YOUR TASK: Could you give again exactly, and only, the lines from the one holding "(0.00 s to 1.00 s)" through the end of the data, both ends included, with pictures left out?

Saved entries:
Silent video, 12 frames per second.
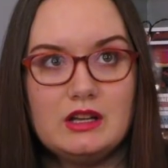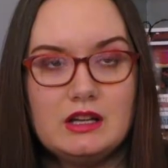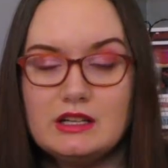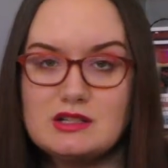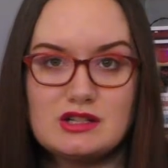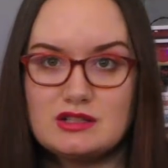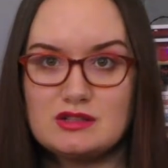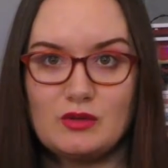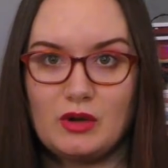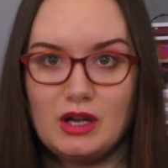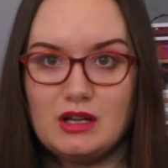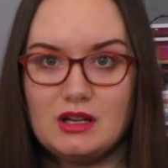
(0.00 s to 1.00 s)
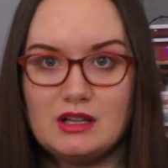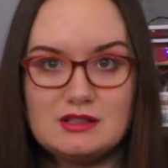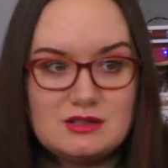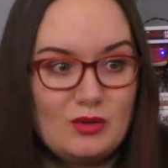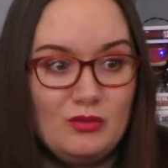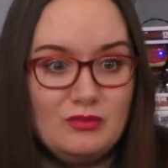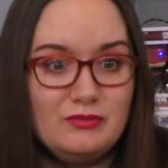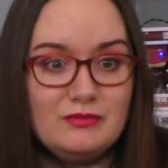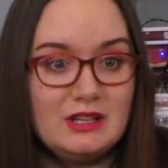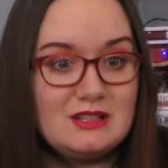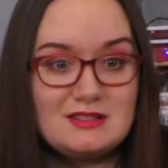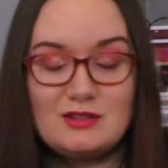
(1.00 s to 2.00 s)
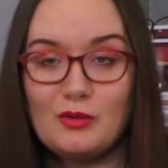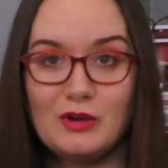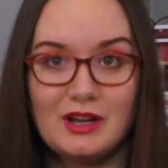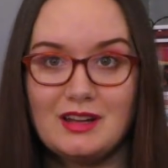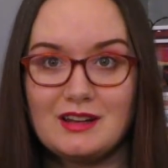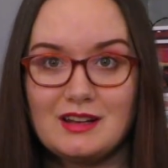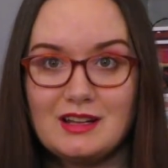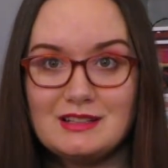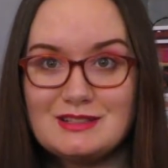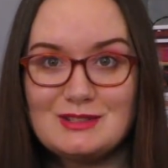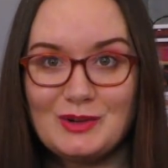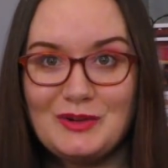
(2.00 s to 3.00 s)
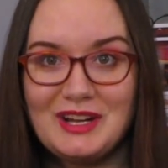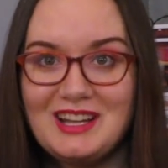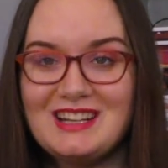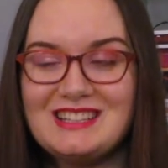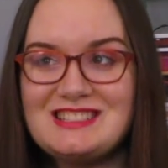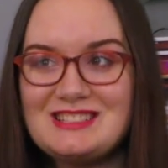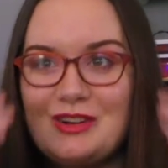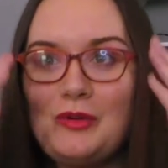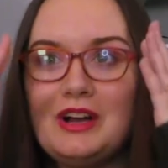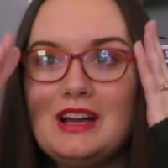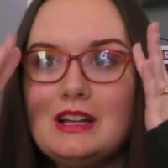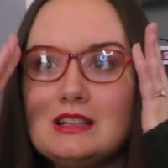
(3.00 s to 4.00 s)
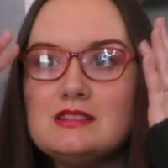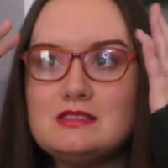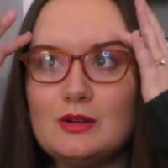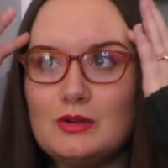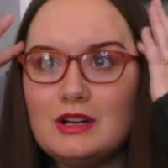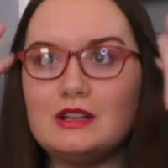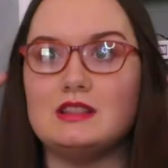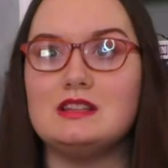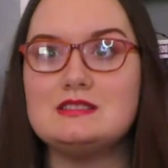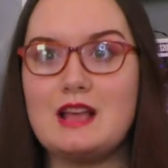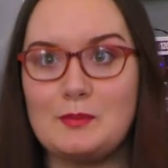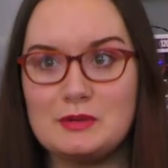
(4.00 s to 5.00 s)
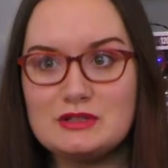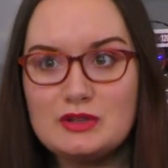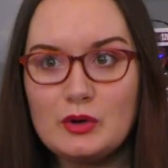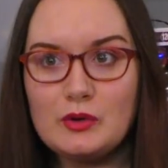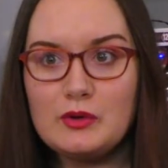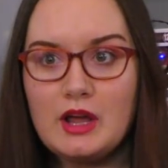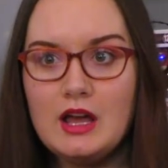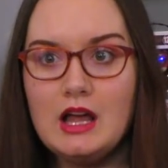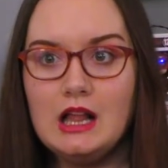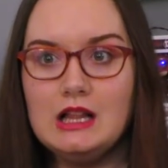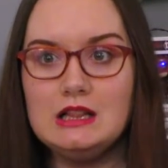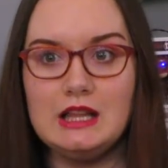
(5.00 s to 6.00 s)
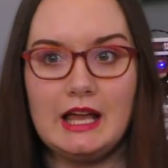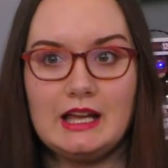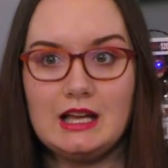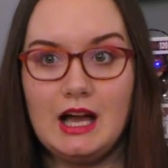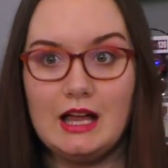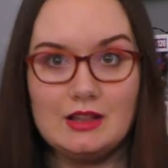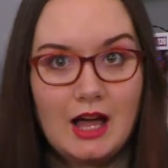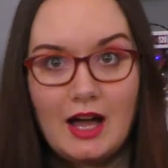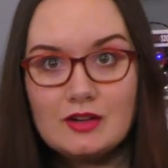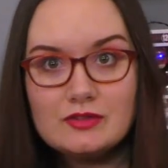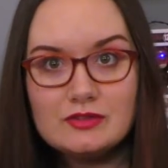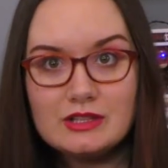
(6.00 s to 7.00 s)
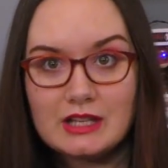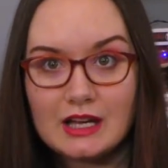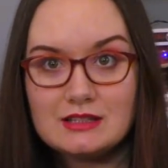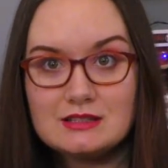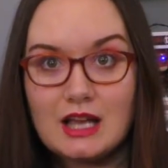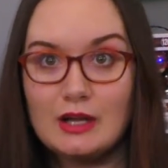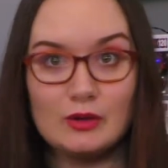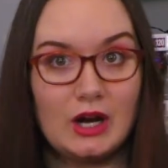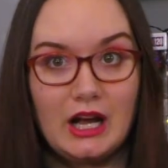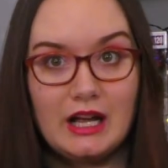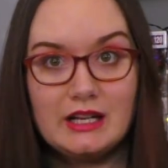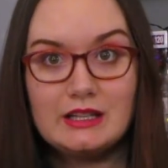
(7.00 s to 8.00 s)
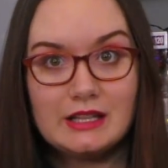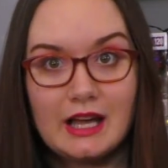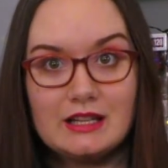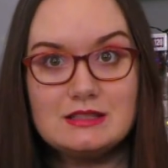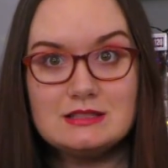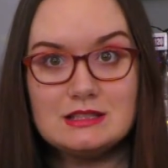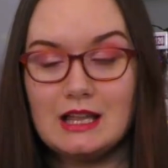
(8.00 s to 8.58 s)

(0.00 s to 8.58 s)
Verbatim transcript: It's just so good. It's so, it's so good. It's so good. It's so good. It's so good. This episode like, I laughed, yes. I cried, yes.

ANSWER FOR THE TASK:
(0.00 s to 1.00 s)
(1.00 s to 2.00 s)
(2.00 s to 3.00 s)
(3.00 s to 4.00 s)
(4.00 s to 5.00 s)
(5.00 s to 6.00 s)
(6.00 s to 7.00 s)
(7.00 s to 8.00 s)
(8.00 s to 8.58 s)

(0.00 s to 8.58 s)
Verbatim transcript: It's just so good. It's so, it's so good. It's so good. It's so good. It's so good. This episode like, I laughed, yes. I cried, yes.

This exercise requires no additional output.